→ Records for the exercise:
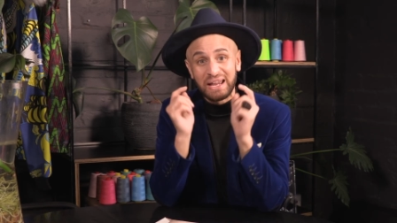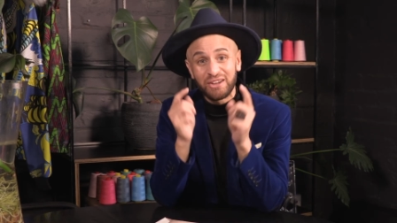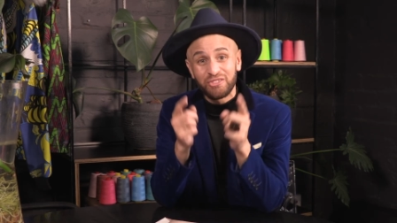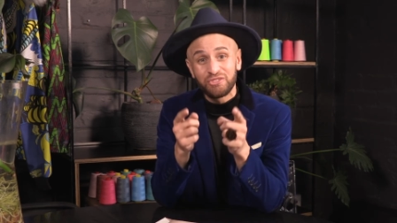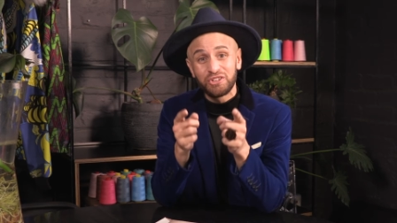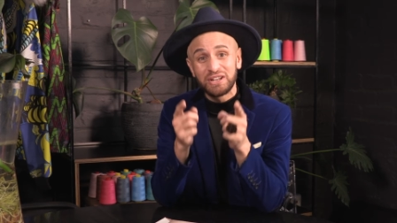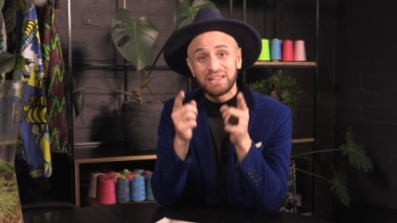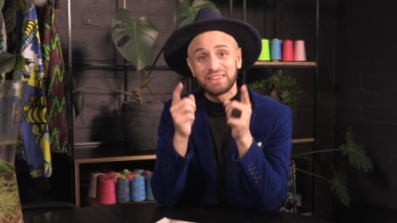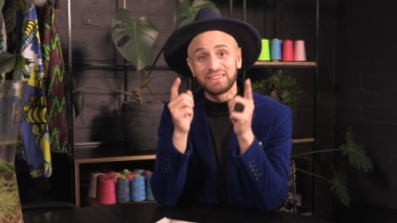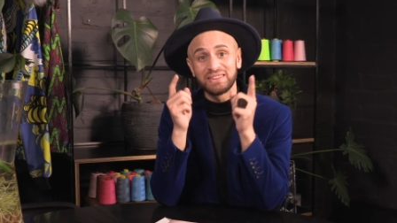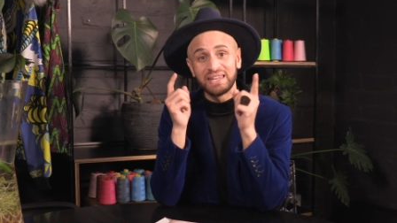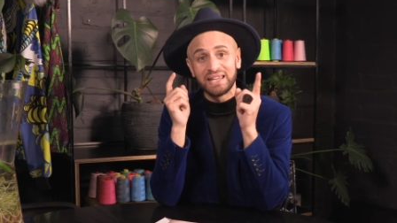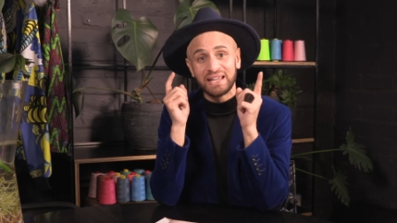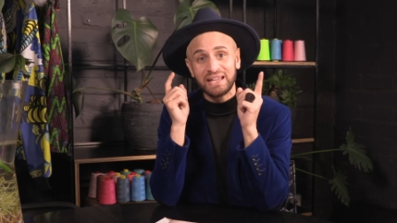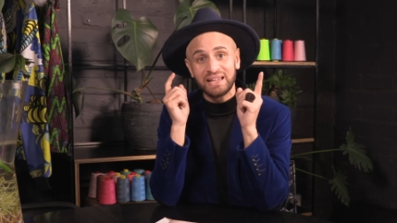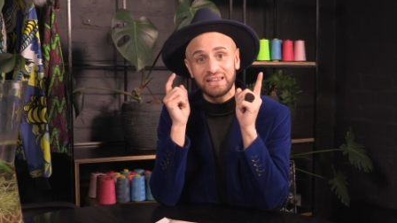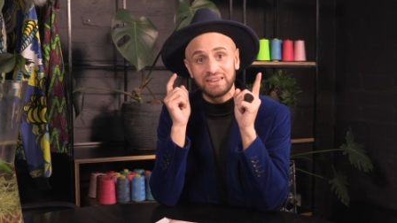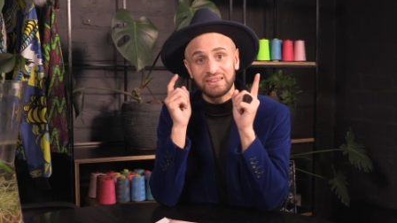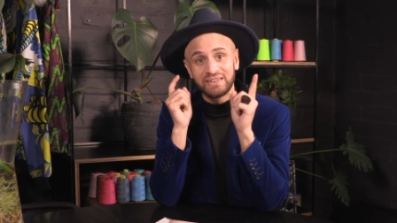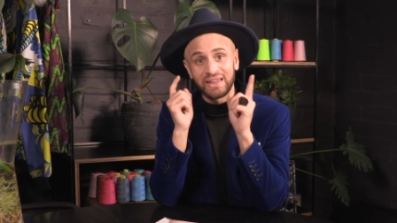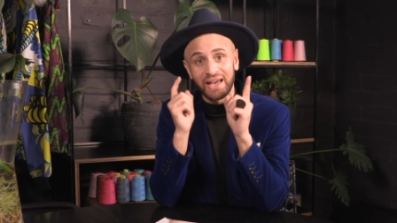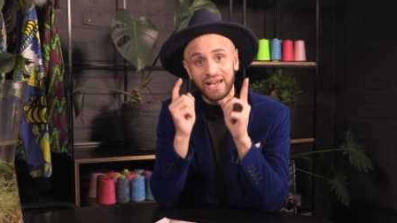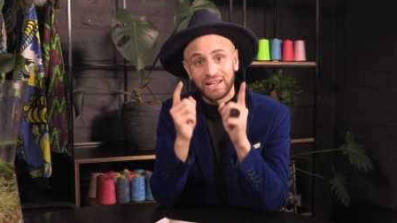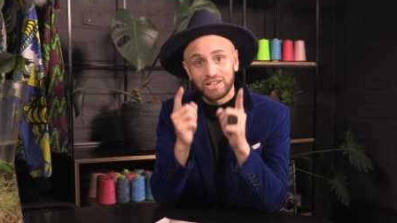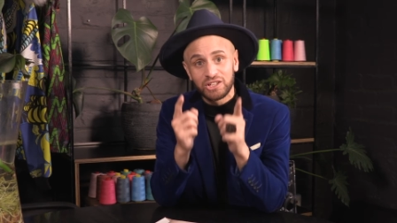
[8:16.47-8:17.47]

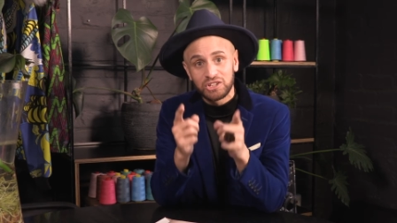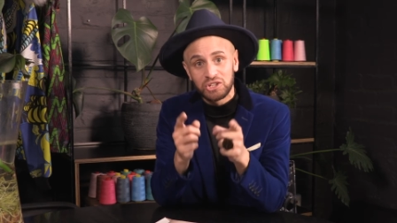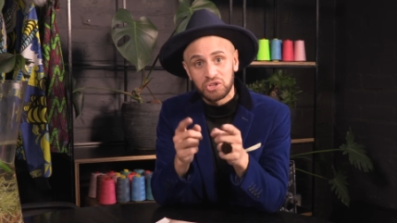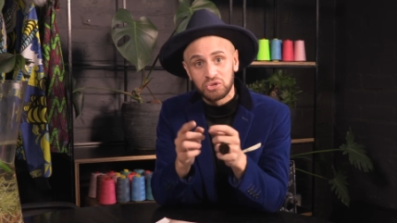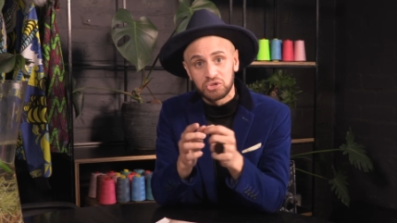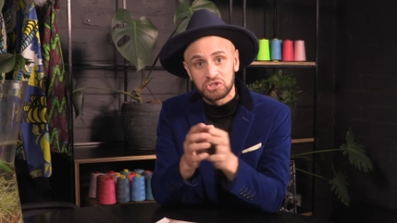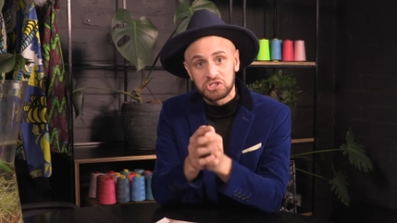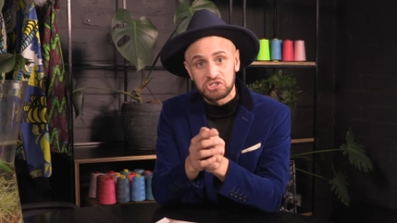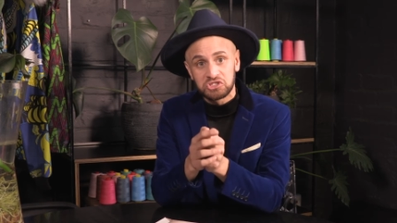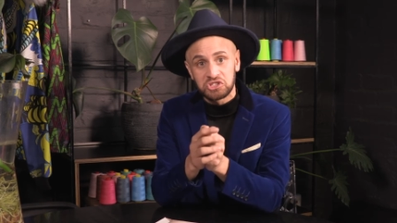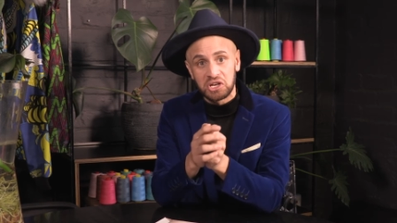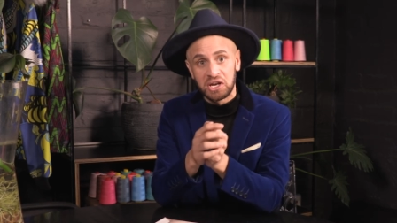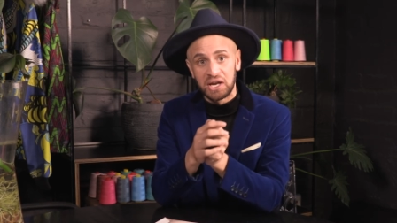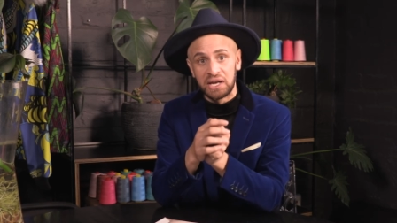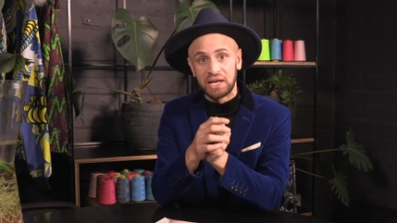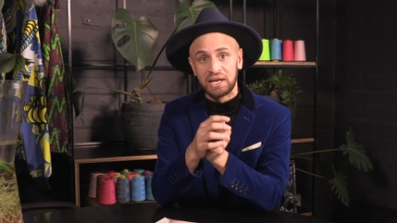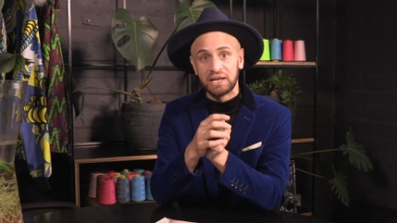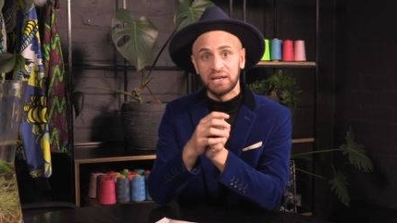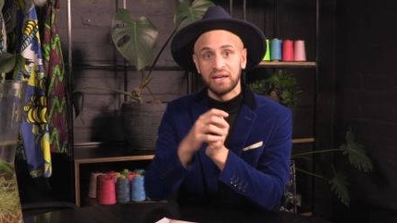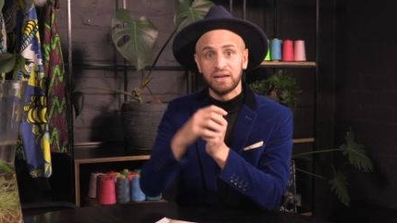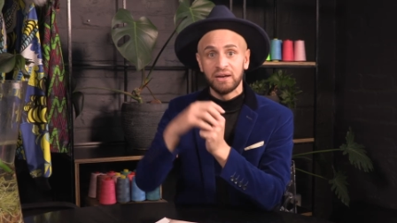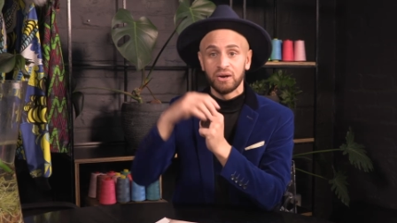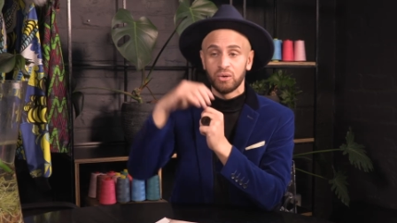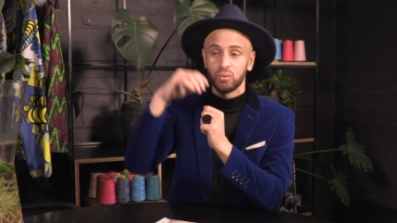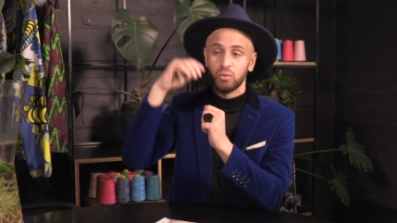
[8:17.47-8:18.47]
everything that you're
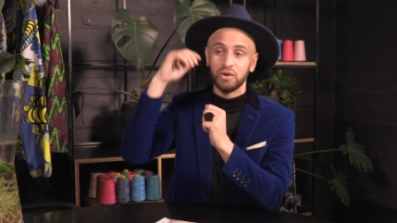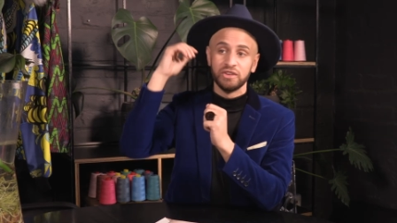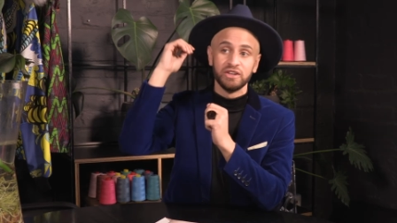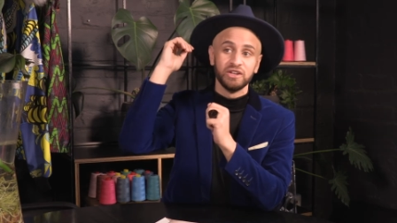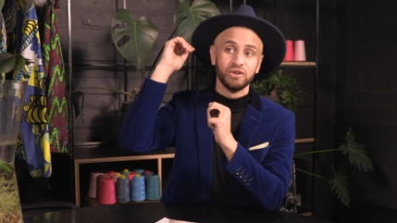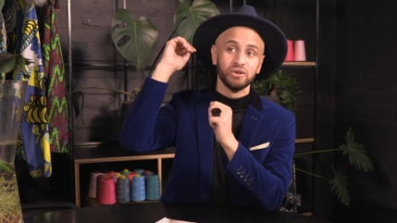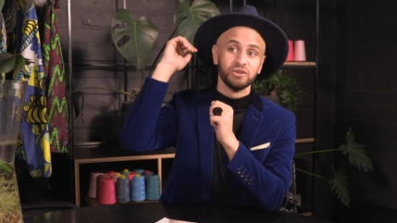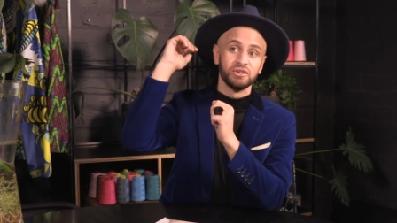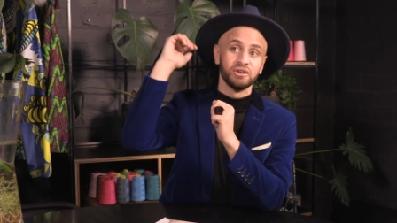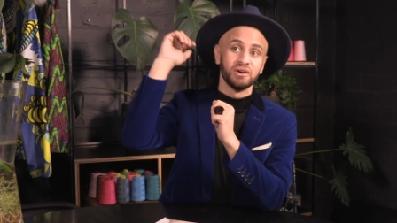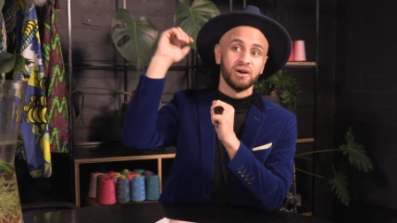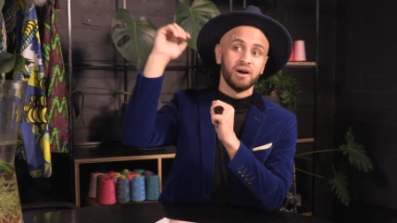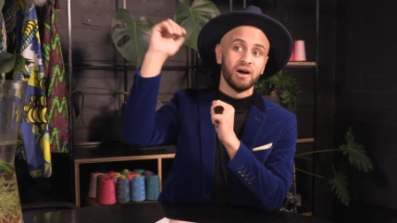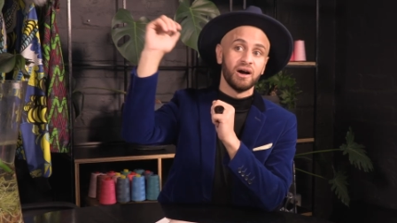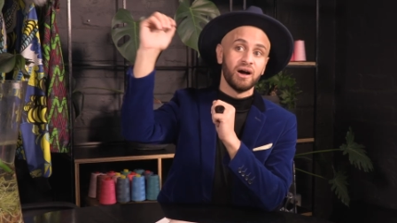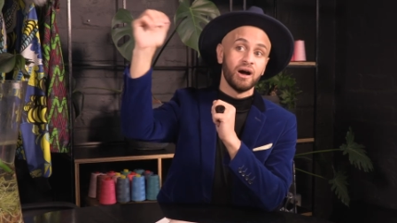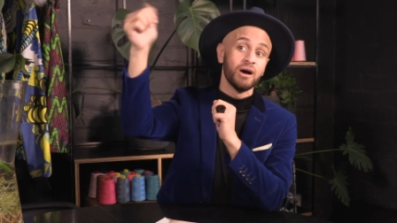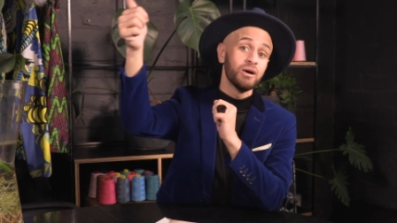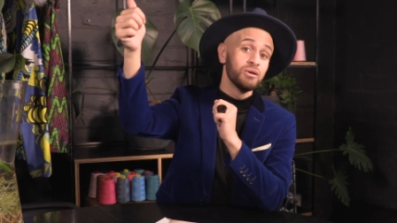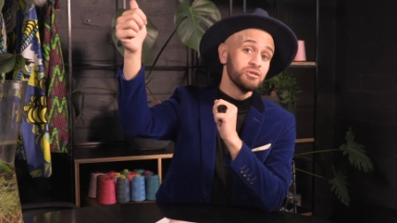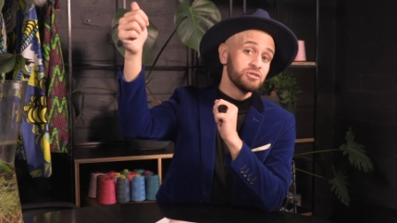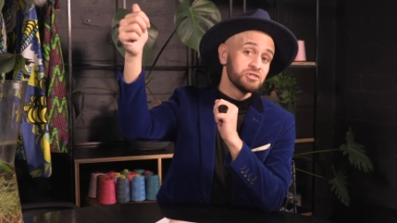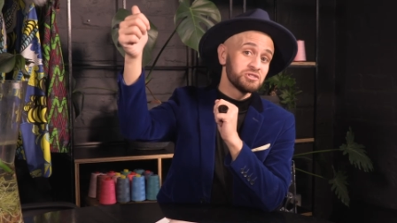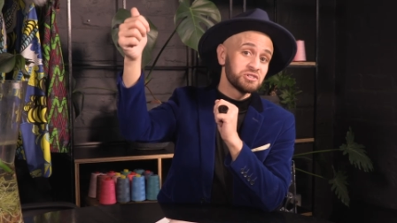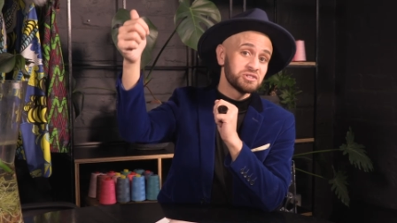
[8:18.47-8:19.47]
saying, whether you're the
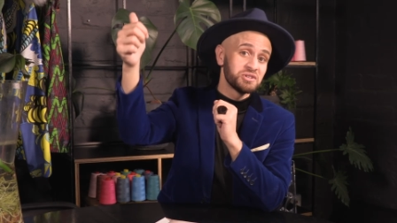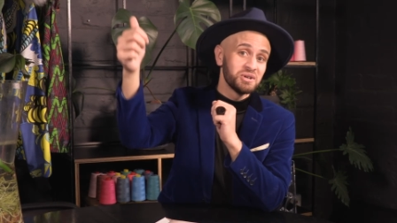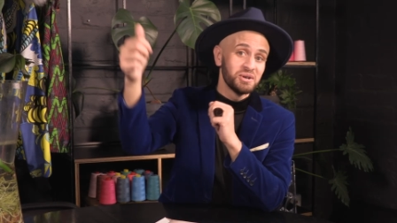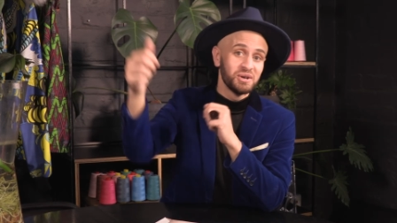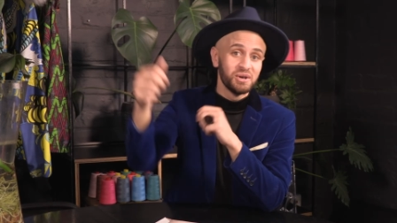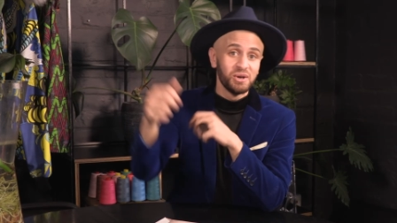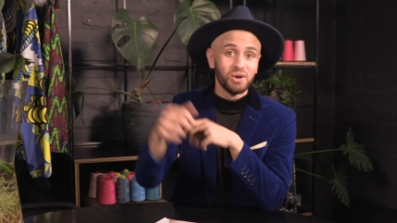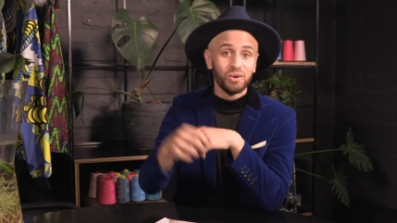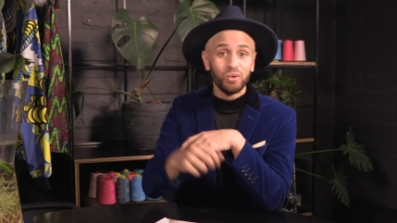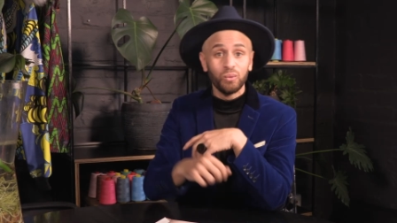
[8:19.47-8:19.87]
host,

→ Task details:
Copy out all the data exactly, skipping the pictures.

→ Your solution:
[8:16.47-8:17.47]

[8:17.47-8:18.47]
everything that you're
[8:18.47-8:19.47]
saying, whether you're the
[8:19.47-8:19.87]
host,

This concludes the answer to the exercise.